Error from approximate probabilistic inference is tolerable in many AI applications. But it is undesirable to have inference errors corrupting results in socially impactful applications of AI, such as automated decision-making, and especially in fairness analysis. The universe is written in the language of mathematics and its characters are triangles, circles, and other geometric objects. McCarthy’s approach to fix the frame problem was circumscription, a kind of non-monotonic logic where deductions could be made from actions that need only specify what would change while not having to explicitly specify everything that would not change.
Neuro-symbolic AI aims to give machines true common sense
Other ways of handling more open-ended domains included probabilistic reasoning systems and machine learning to learn new concepts and rules. McCarthy’s Advice Taker can be viewed as an inspiration here, as it could incorporate new knowledge provided by a human in the form of assertions or rules. For example, experimental symbolic machine learning systems explored the ability to take high-level natural language advice and to interpret it into domain-specific actionable rules. New deep learning approaches based on Transformer models have now eclipsed these earlier symbolic AI approaches and attained state-of-the-art performance in natural language processing. However, Transformer models are opaque and do not yet produce human-interpretable semantic representations for sentences and documents. Instead, they produce task-specific vectors where the meaning of the vector components is opaque.

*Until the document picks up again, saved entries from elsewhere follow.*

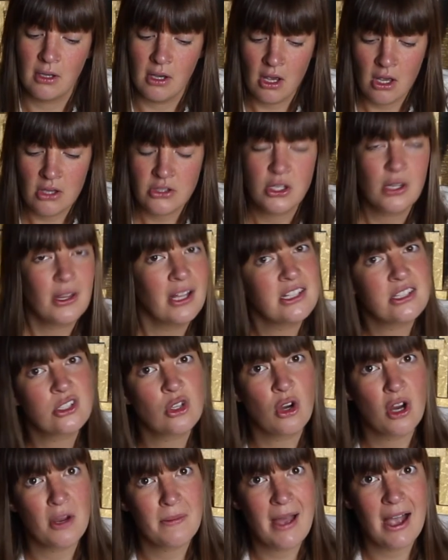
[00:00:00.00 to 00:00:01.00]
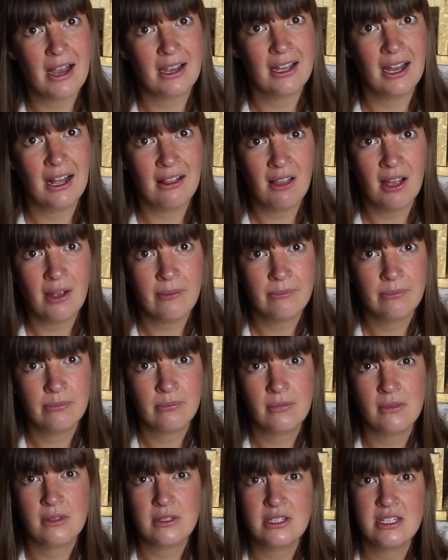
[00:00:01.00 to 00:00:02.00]
So let's talk about colour,
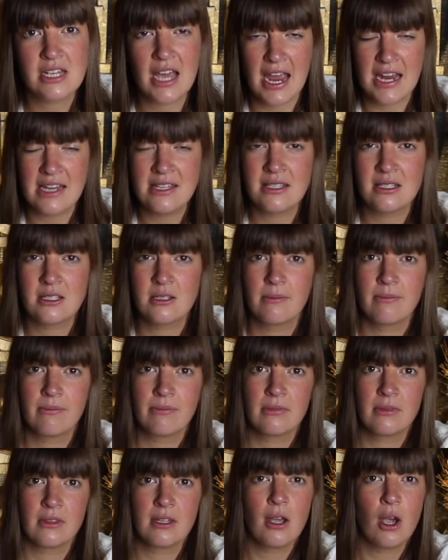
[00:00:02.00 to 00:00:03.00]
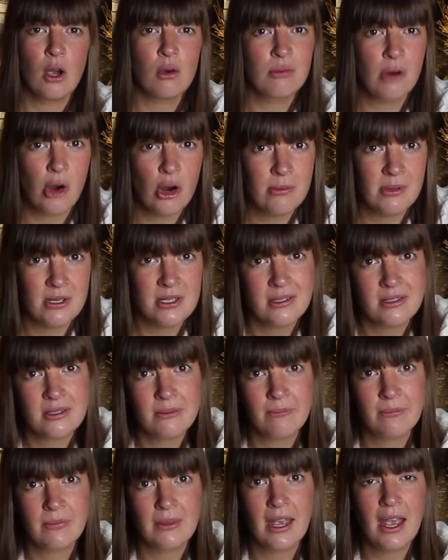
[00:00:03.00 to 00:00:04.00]
taste, aromas,
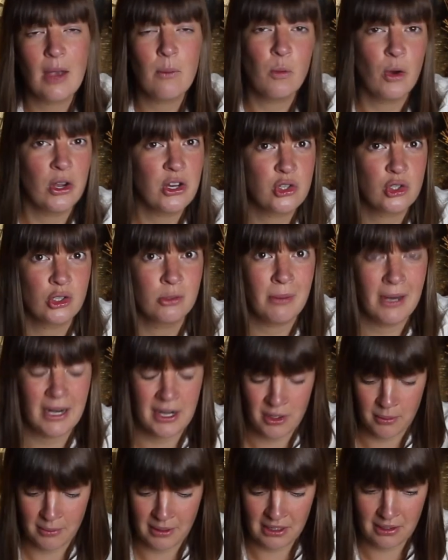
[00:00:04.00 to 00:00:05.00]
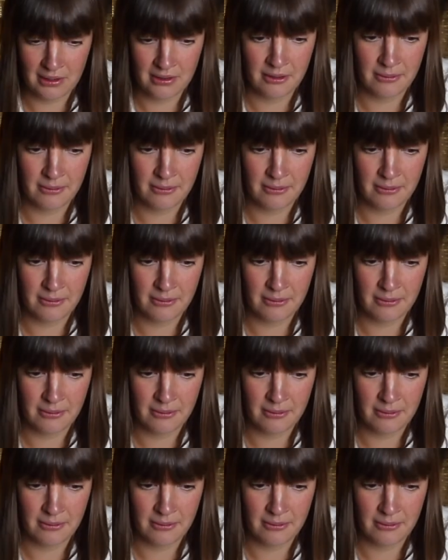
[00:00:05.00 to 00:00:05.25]
and what you should pair it with.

The ultimate goal, though, is to create intelligent machines able to solve a wide range of problems by reusing knowledge and being able to generalize in predictable and systematic ways. Such machine intelligence would be far superior to the current machine learning algorithms, typically aimed at specific narrow domains. One promising approach towards this more general AI is in combining neural networks with symbolic AI. In our paper “Robust High-dimensional Memory-augmented Neural Networks” published in Nature Communications,1 we present a new idea linked to neuro-symbolic AI, based on vector-symbolic architectures. But neither the original, symbolic AI that dominated machine learning research until the late 1980s nor its younger cousin, deep learning, have been able to fully simulate the intelligence it’s capable of. Samuel’s Checker Program[1952] — Arthur Samuel’s goal was to explore to make a computer learn.
Symbolic AI
A deep net, modeled after the networks of neurons in our brains, is made of layers of artificial neurons, or nodes, with each layer receiving inputs from the previous layer and sending outputs to the next one. Information about the world is encoded in the strength of the connections between nodes, not as symbols that humans can understand. LNNs’ form of real-valued logic also enables representation of the strengths of relationships between logical clauses via neural weights, further improving its predictive accuracy.3 Another advantage of LNNs is that they are tolerant to incomplete knowledge. Most AI approaches make a closed-world assumption that if a statement doesn’t appear in the knowledge base, it is false. LNNs, on the other hand, maintain upper and lower bounds for each variable, allowing the more realistic open-world assumption and a robust way to accommodate incomplete knowledge.